Jeff_S_Wheeler1 · December 1, 2011, 8:36am

Point-to-point links in your backbone are by far the easiest thing to
defend against this attack. I wish we would steer the discussion away
from point-to-point links that are entirely within the control of the
operator, as this is really quite well understood. Major ISPs
including Level3 are already doing /126 to their customers today as
well. In fact, Level3 does not even reserve a /64, they will hand out
::0/126 to one customer on a given access router, ::4/126 to the next.
It clearly works.

The access layer for non point-to-point customers, on the other hand,
is less well-understood.

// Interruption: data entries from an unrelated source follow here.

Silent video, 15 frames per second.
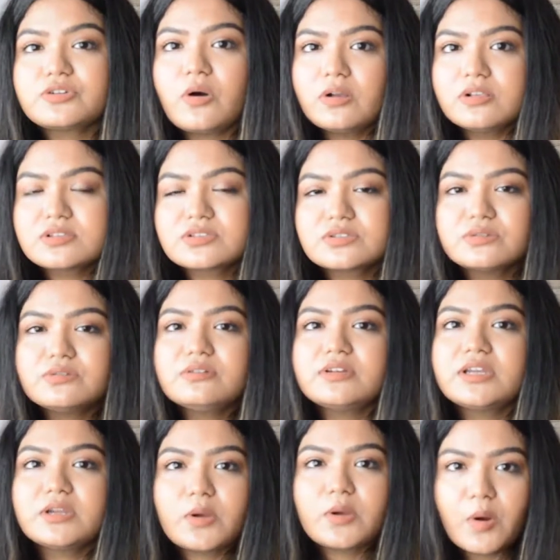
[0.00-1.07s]
also
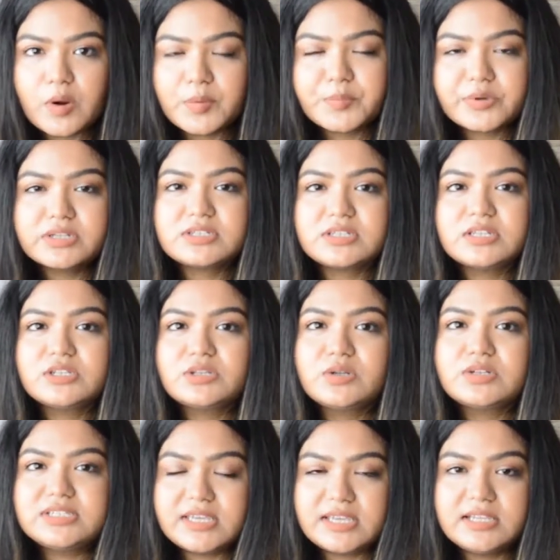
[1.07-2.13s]
incorporate in your
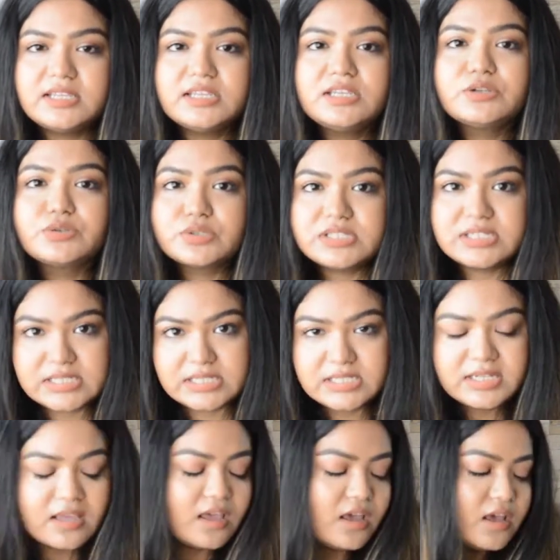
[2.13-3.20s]
daily
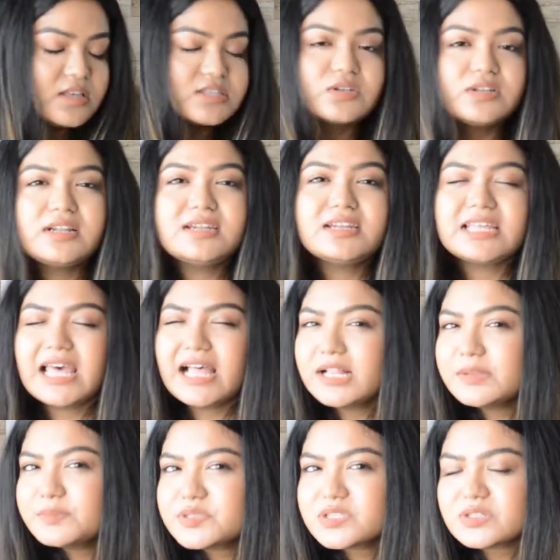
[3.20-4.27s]
routine so that it
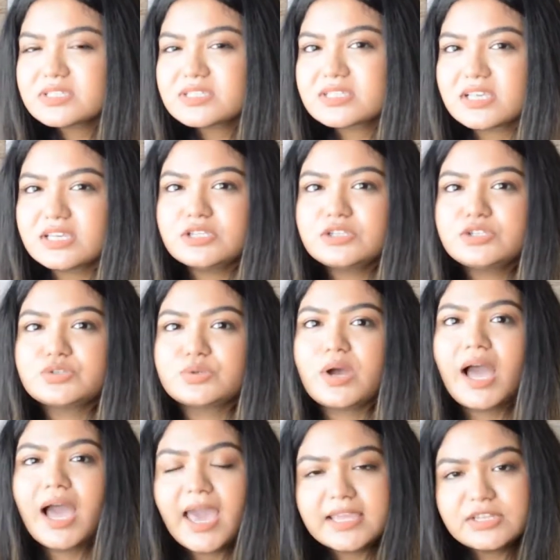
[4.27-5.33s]
helps your skin to
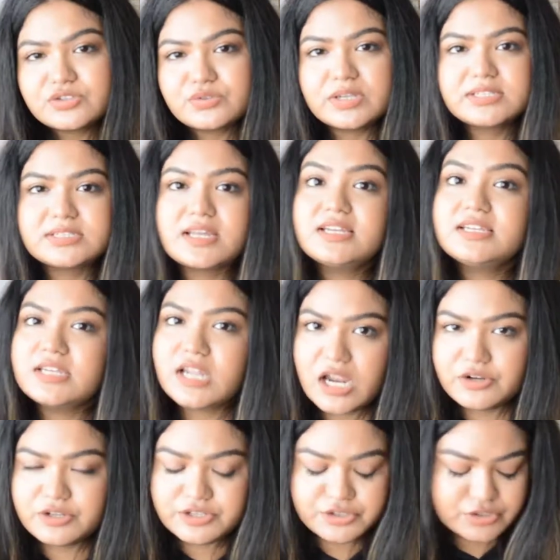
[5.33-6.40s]
hydrate and
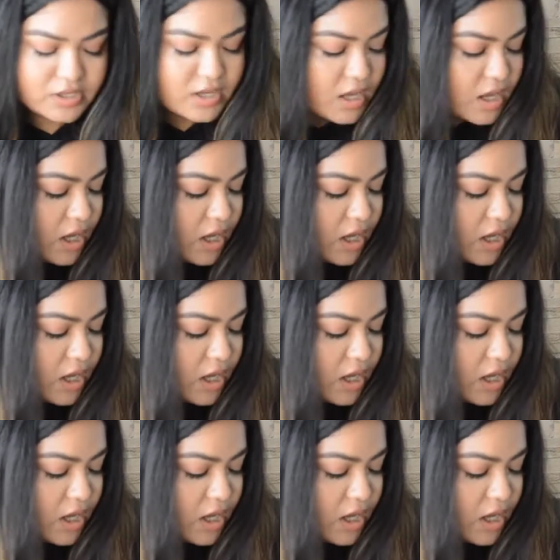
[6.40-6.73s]
nourish.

That's why we keep having these discussions.
Getting customers (and their device/software) to work correctly with
link-local addressing and DHCP-PD or similar is going to be an uphill
battle in a hosting environment. It also breaks down immediately if
the hosting customer, for example, wishes to use ND to be able to
provision addresses on two or more servers from a common subnet. So
there are both perception and practical problems / limitations with
this approach. I'm not saying it's a bad idea, but it won't work in
some instances.

Tom_Lanyon · December 2, 2011, 12:26am

Hi,

Link-Local?
[snip]
Am I a complete idiot missing some obvious major issues with link
locals, or am i just the only one not thinking IPv4-think? Opinions?

In a DC / hosting provider context, we're doing this.

We started out assigning all of our PtP links (where we had /31s in the IPv4 world) IPv6 /64s and addressing using ::1 and ::2 with /127 masks from these /64s (to address potential ND table overflow concerns), but have now settled on using automatic link-local addresses instead.

Our IGP propagates the routers' /128 loopbacks and these are used for routing user traffic.

Having the IGP table only contain the /128 loopbacks, and none of the PtP networks is nice.